Bitcoin dips to $71K as Trump orders Hormuz blockade and US–Iran talks stall
Bitcoin pulled back to $71,000 after President Trump ordered a Strait of Hormuz blockade and US–Iran talks failed, reviving geopolitical risk and testing crypto’s dual narrative.

Because Bitcoin
April 13, 2026
Bitcoin retreated to $71,000 after two weekend headlines collided: President Trump ordered a blockade of the Strait of Hormuz, and high‑level talks between the United States and Iran failed to produce a resolution on Sunday. The combination reintroduced classic geopolitical risk at a moment when liquidity is thinner and positioning is extended, forcing crypto to choose which narrative dominates—hedge or high beta.
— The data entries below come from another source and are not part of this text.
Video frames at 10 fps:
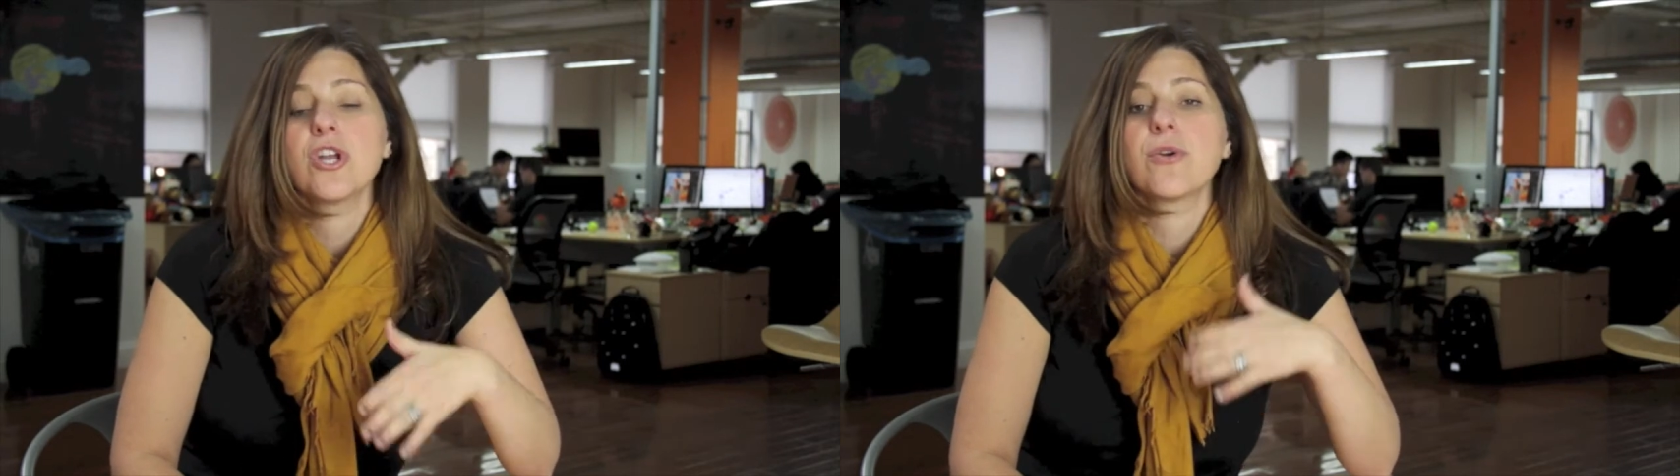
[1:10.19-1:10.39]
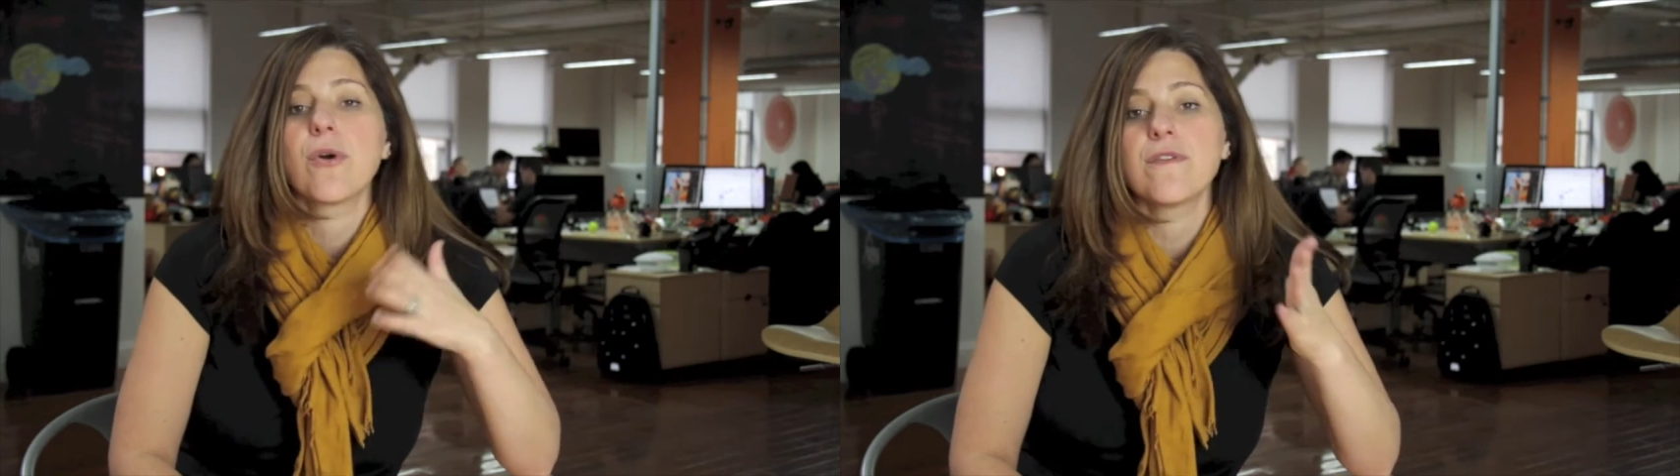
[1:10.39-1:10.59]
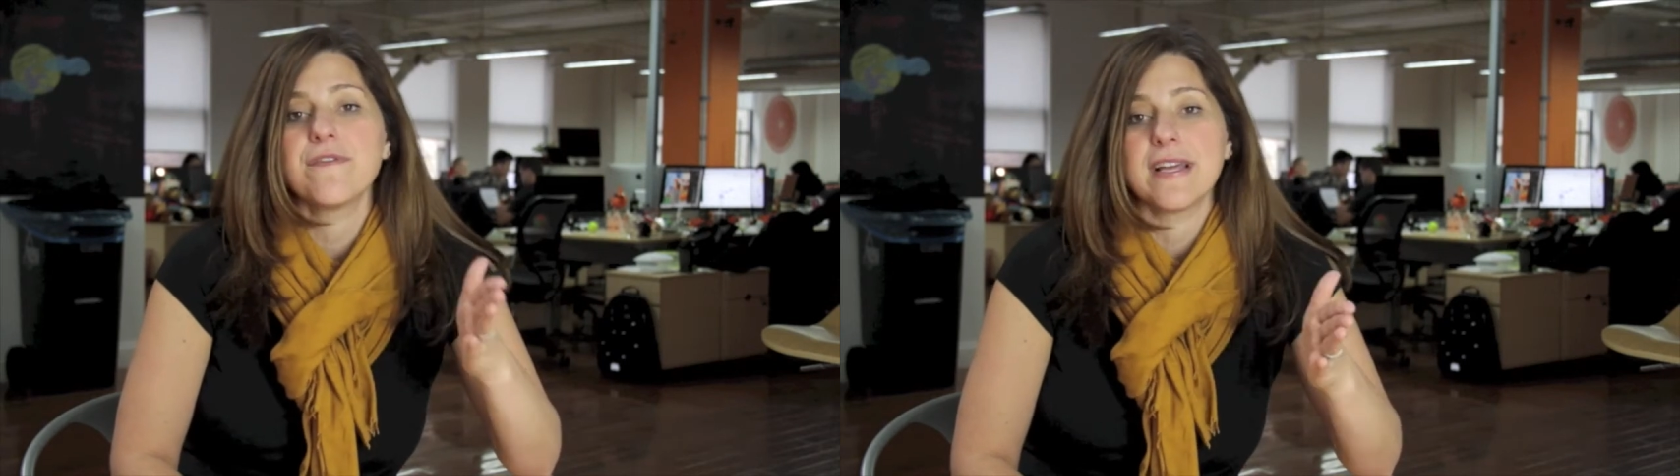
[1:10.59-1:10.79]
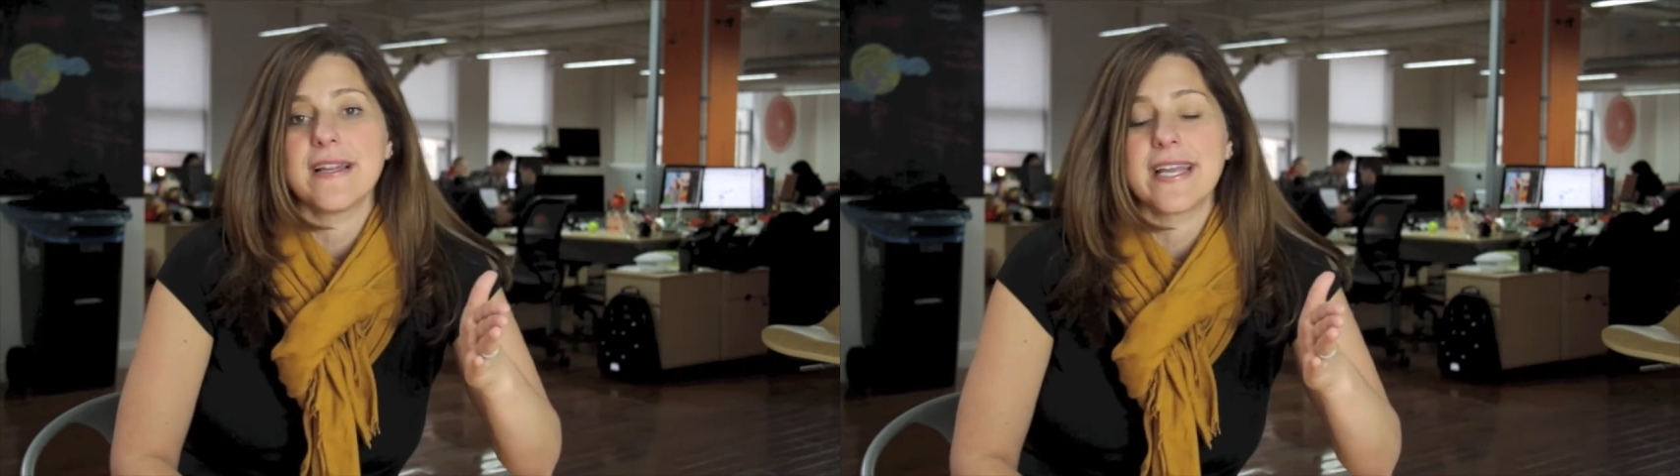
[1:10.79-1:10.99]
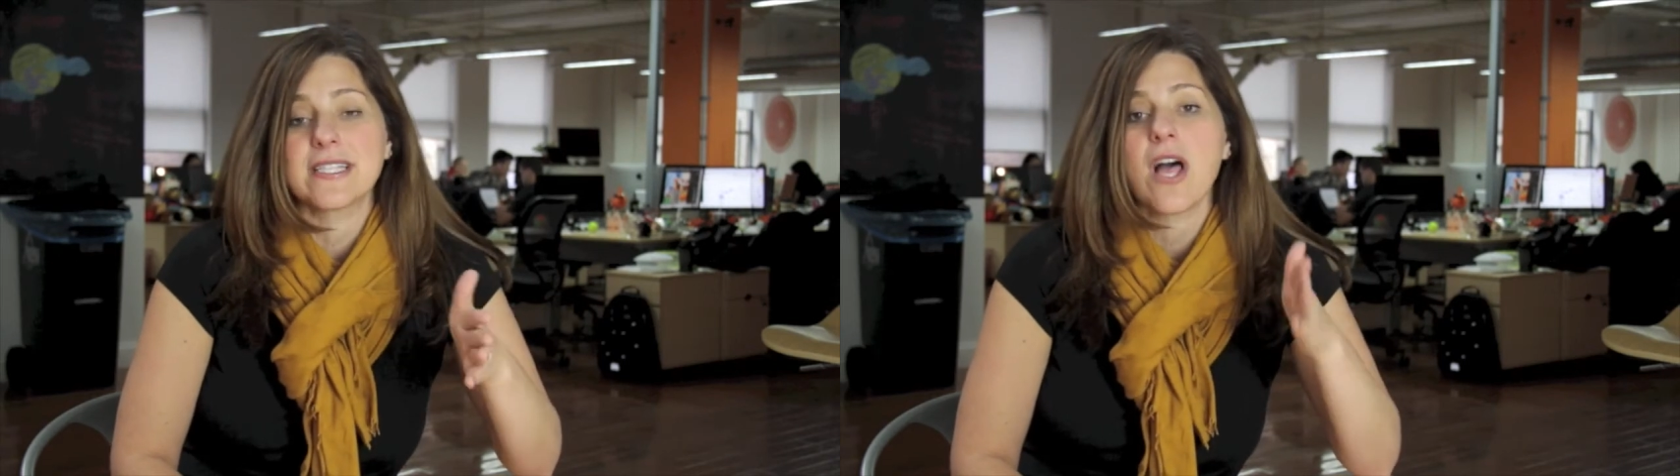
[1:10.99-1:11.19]
your own
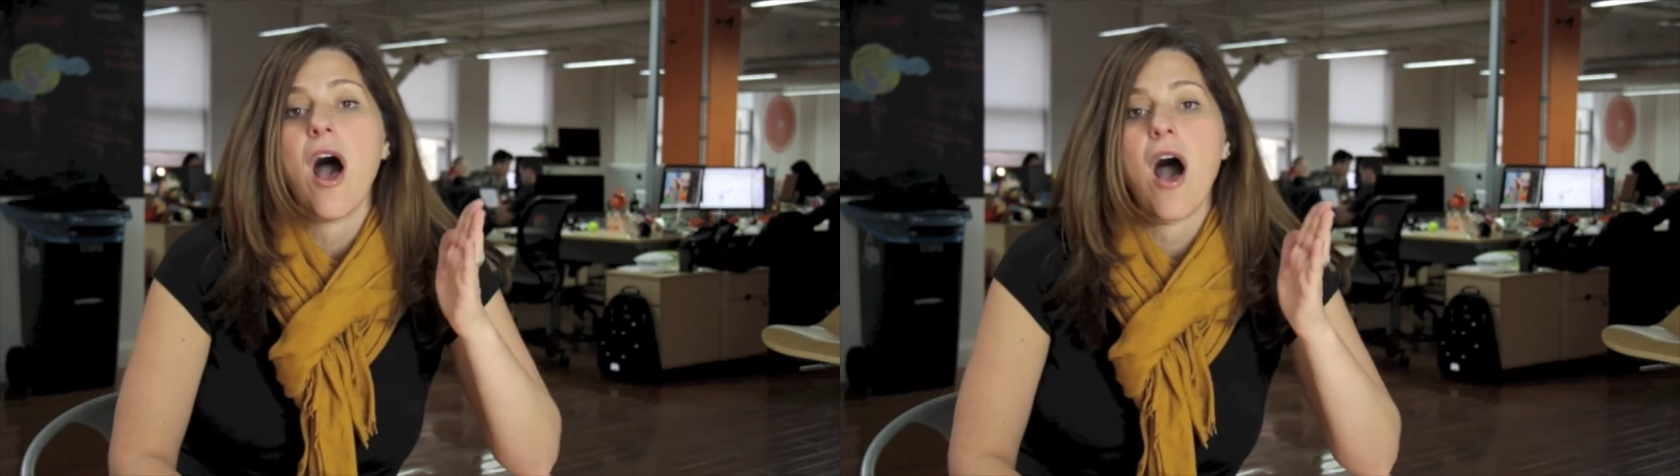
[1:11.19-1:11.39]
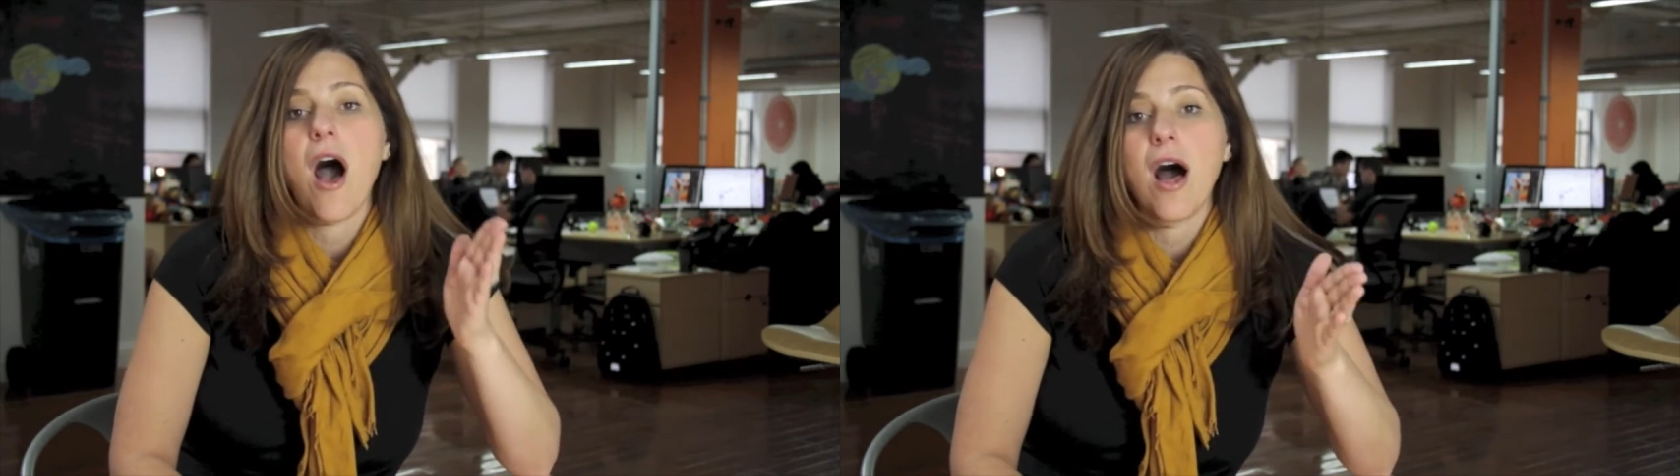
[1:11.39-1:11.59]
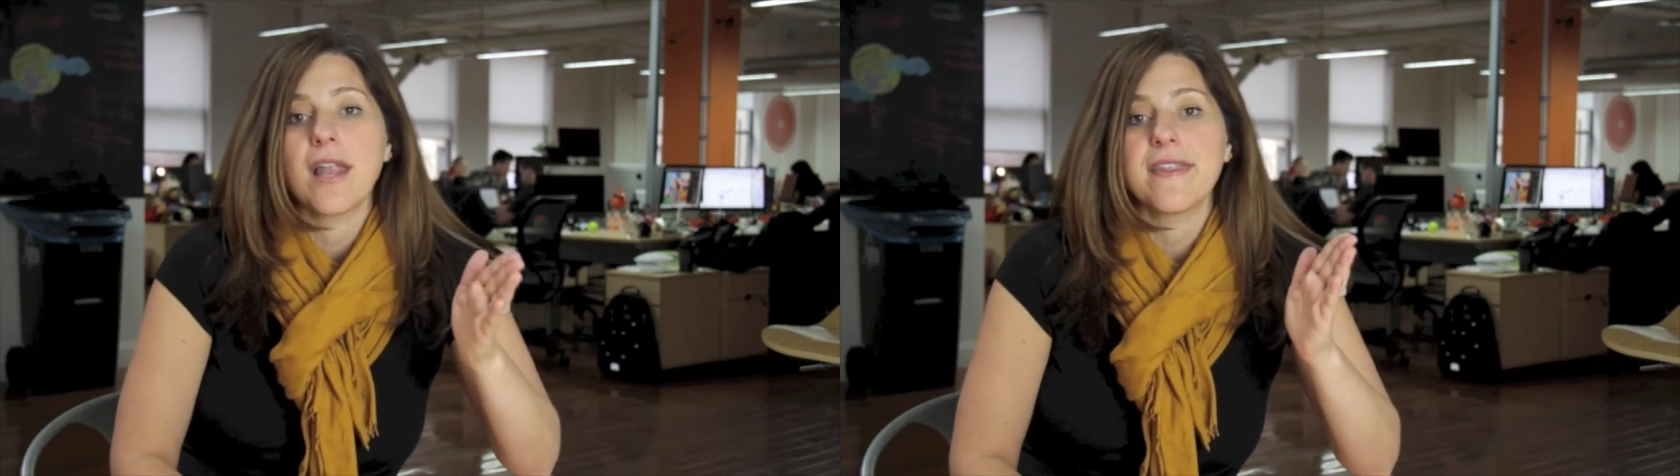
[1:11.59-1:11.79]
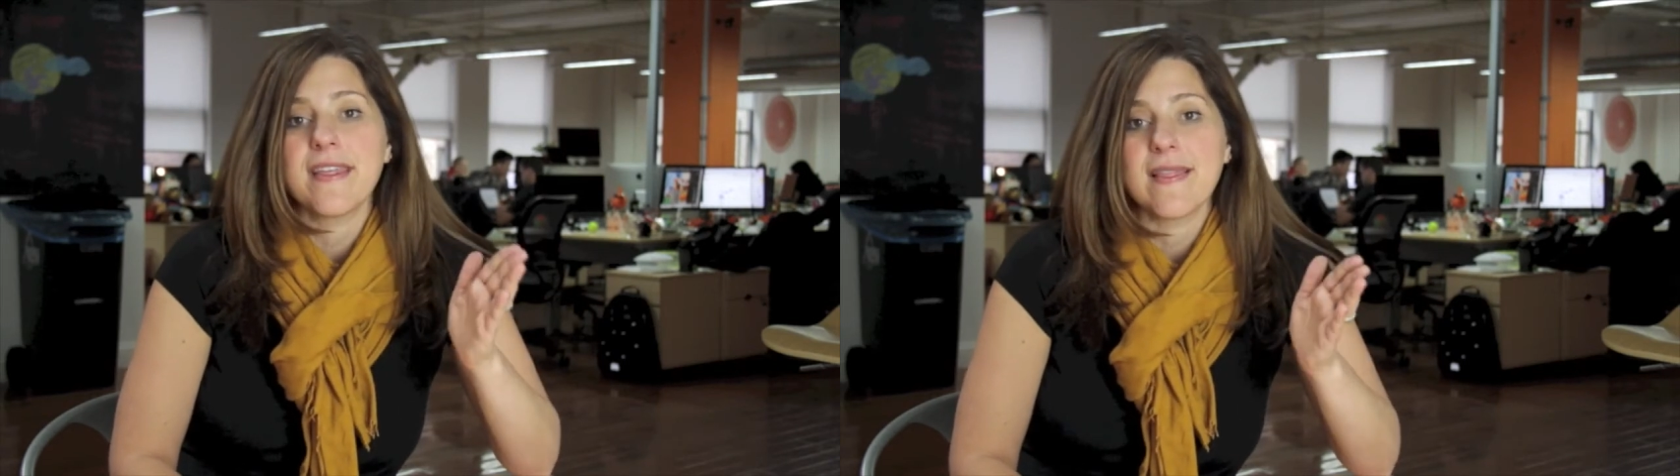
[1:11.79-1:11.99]
feelings on the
The key dynamic here is identity. In quiet markets, Bitcoin often trades like a long-duration, liquidity-sensitive asset. When a chokepoint as critical as the Strait of Hormuz becomes a flashpoint, the first impulse is usually a reach for dollars and cash equivalents. That pressure can pull Bitcoin lower, not because the long-term thesis has changed, but because the short-term playbook prioritizes dollar liquidity and reduces gross exposure across risk.
Weekend structure can amplify that impulse. With fewer market makers quoting size and basis traders cautious, headline gaps can overshoot. Perpetual swaps tend to lead in these windows, spot follows, and implied volatility lifts as dealers hedge. None of that signals a broken market; it reflects a repricing of liquidity premia when uncertainty rises abruptly.
Energy route risk also nudges macro cross-currents that matter for crypto. If participants anticipate tighter energy supply, they may assign higher odds to persistent inflation and firmer policy rates. A stronger dollar and higher real yields often weigh on crypto multiples. So long as that path remains plausible, Bitcoin may see episodic selling into strength, punctuated by sharp squeezes when incremental news moderates fear.
What flips the script? Duration and policy response. Short, contained flare-ups often see Bitcoin mean-revert as volatility is sold and funding normalizes. Prolonged tension, sanctions escalation, or capital controls can renew the “outside money” narrative, particularly in regions closest to the shock. That turn rarely happens on day one; it tends to emerge after the initial dollar bid fades and regional demand for settlement optionality becomes more visible.
What I’m watching next: - Futures funding and options skew: a move to persistently negative funding with elevated downside skew would indicate hedging is still in charge; a quick normalization suggests sellers were short-lived. - Regional price differentials: widening premiums or discounts between U.S., Europe, and Asia can reveal where marginal demand or stress sits. - Stablecoin flows: net issuance and exchange balances can hint at whether participants are rebuilding dry powder or exiting risk entirely. - U.S. session flow-through: ETF activity and TradFi overlap hours often clarify whether the weekend move was liquidity-driven or the start of a broader de-risk.
For builders and venues, operational resilience matters under sanctions and maritime disruptions. Compliance teams may need to reassess counterparties and routing, while liquidity providers balance inventory risk against headline velocity. For traders, the edge is in respecting path dependency: early phases of geopolitical shocks usually reward discipline over conviction.
Bitcoin’s pullback to $71,000 fits the first-act script: uncertainty spikes, dollar demand rises, and crypto de-levers. If negotiations resume and saber-rattling cools, the market can reset quickly. If tensions persist around Hormuz, the market will likely keep toggling between liquidity stress and the store‑of‑value bid, with policy decisions determining which side wins the week.